__PROBLEM TO SOLVE__.
From the first line to the last, retype everything below exactly, minus the pictures.

__SUPPLIED ENTRIES__.
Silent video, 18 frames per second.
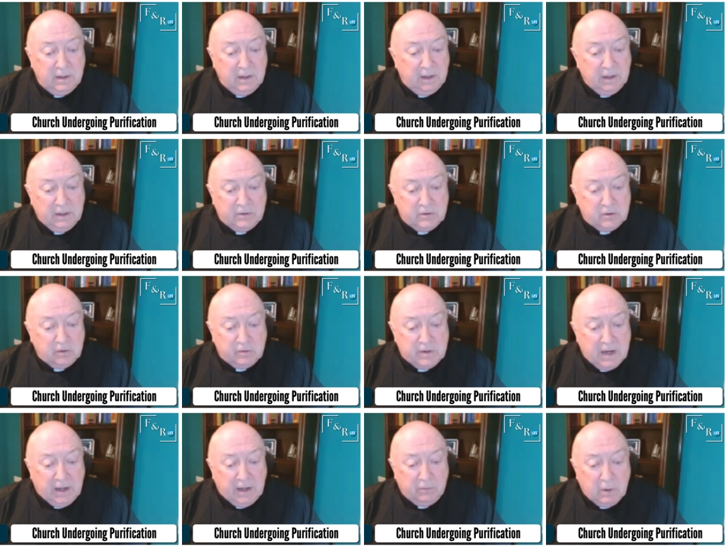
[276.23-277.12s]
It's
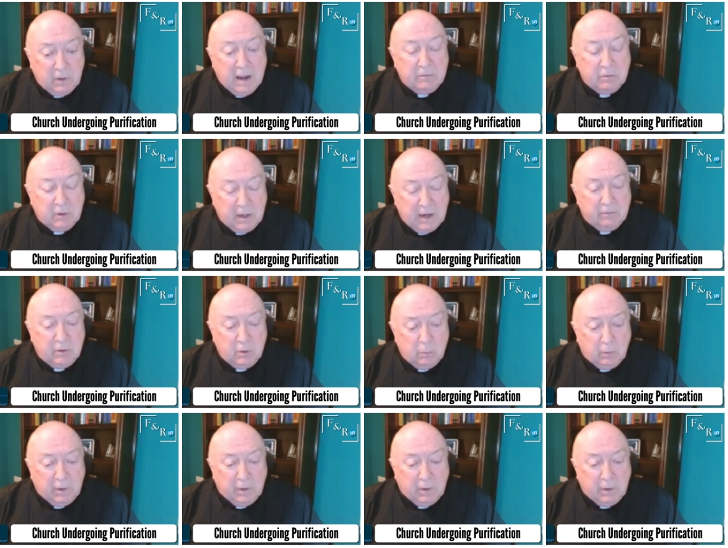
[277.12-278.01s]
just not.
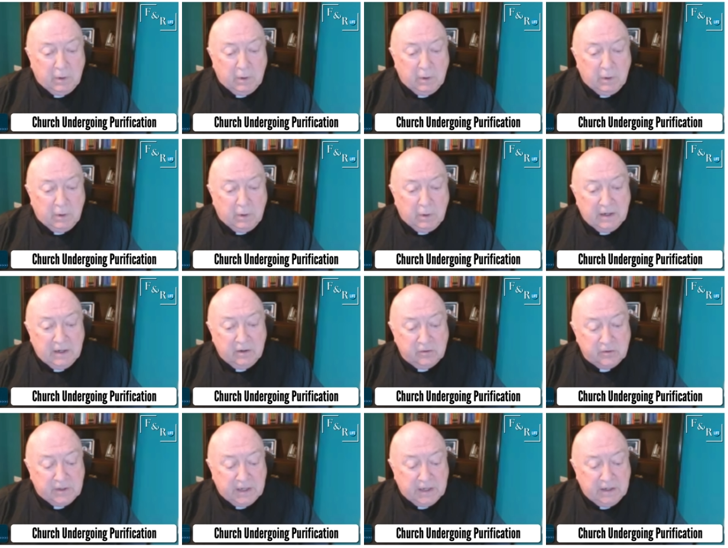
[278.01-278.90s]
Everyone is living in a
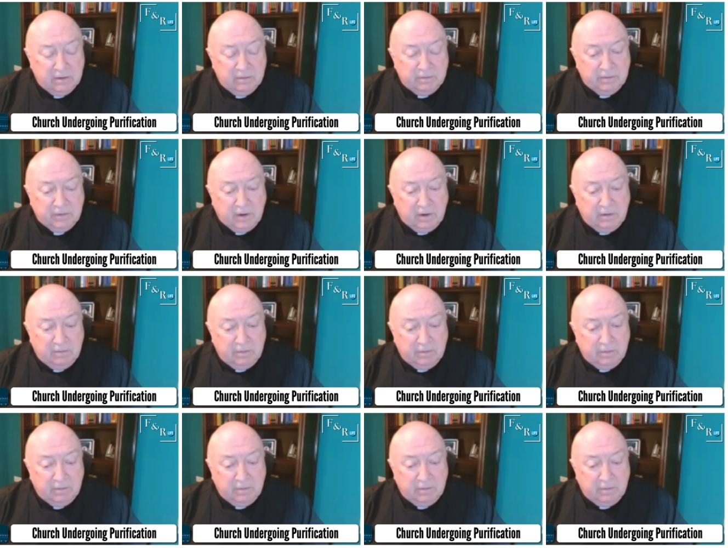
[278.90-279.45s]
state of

__COMPLETED TASK__.
Silent video, 18 frames per second.
[276.23-277.12s]
It's
[277.12-278.01s]
just not.
[278.01-278.90s]
Everyone is living in a
[278.90-279.45s]
state of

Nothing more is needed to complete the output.